Olympian deities in classical Greek and Roman religion, PSYCHE BEFORE THE TEMPLE OF VENUS

Henrietta Rae - 1859-1928
SKETCH FOR PSYCHE BEFORE THE TEMPLE OF VENUS
oil on canvas
47.5 by 76.8cm., 18½ by 30½in.

About this painting: Rae began the six-foot long Psyche Before the Throne of Venus in 1892 encouraged and criticised by her neighbour Leighton and William Blake Richmond who lent her his studio in which to paint it.

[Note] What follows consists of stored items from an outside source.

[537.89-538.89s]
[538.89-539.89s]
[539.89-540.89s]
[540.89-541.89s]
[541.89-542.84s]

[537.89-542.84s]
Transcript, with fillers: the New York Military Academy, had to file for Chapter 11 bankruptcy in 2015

She later took a studio at Norwood in south London and continued to work upon the large painting, eventually finishing it in 1894. The painting received mixed reviews at the Royal Academy exhibition of 1894 but was bought for the prestigious collection of the Scottish mining engineer George McCulloch. More


Henrietta Emma Ratcliffe Rae (30 December 1859 – 26 January 1928) was a prominent English painter of the later Victorian era.Born in Hammersmith, London, Rae began studying art at age thirteen at the Queen Square School of Art, Heatherley's School of Art, and the British Museum. She eventually gained a seven-year scholarship to the Royal Academy schools & became a frequent exhibitor at the annual Royal Academy shows, beginning in 1881.

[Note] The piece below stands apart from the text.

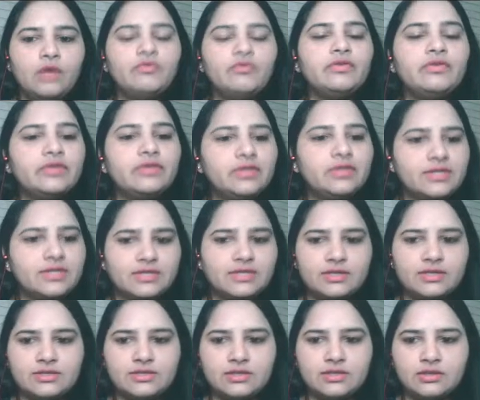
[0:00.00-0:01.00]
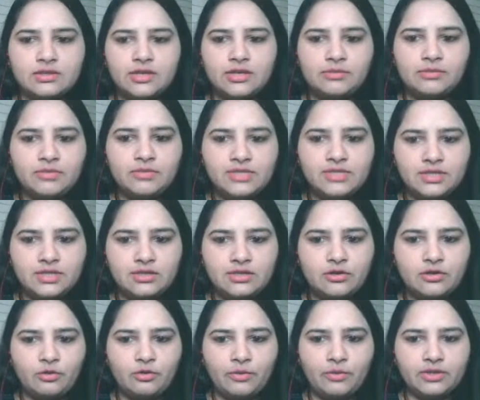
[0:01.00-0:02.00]
We will discuss it. Let me see
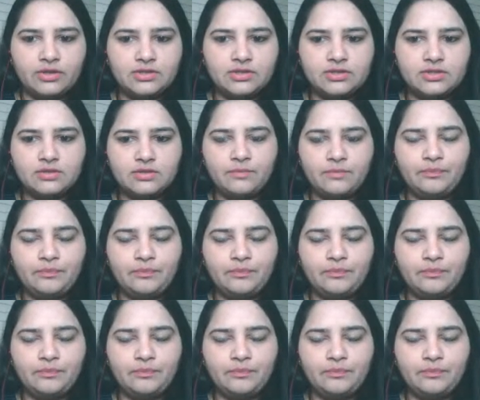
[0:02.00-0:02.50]
the comments.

She gained recognition and success early in her career, specializing in classical, allegorical, and literary subjects, often treated in a grand style and scale; her Psyche at the Throne of Venus (1894) measured 12 feet by 7 feet (305 by 193 cm) and contained 13 figures. Her painting, Eurydice, won medals at exhibitions in Paris and at the World's Columbian Exposition in Chicago.

In 1884 she married fellow artist Ernest Normand; but kept her maiden name after marriage, under which she'd already begun to establish her reputation. She and her husband lived in Holland Park with many other artists of the day. Their studio was constantly visited by Leighton, Millais, Prinsep, Watts, and others. 

The Normands traveled to Paris in 1890 to study at the Académie Julian with Jules Joseph Lefebvre and Jean-Joseph Benjamin-Constant. In 1897 Rae organized an exhibition of the work of women artists for the Jubilee of Queen Victoria.

Like some other women artists of her time, Rae was a supporter of feminism and women's suffrage.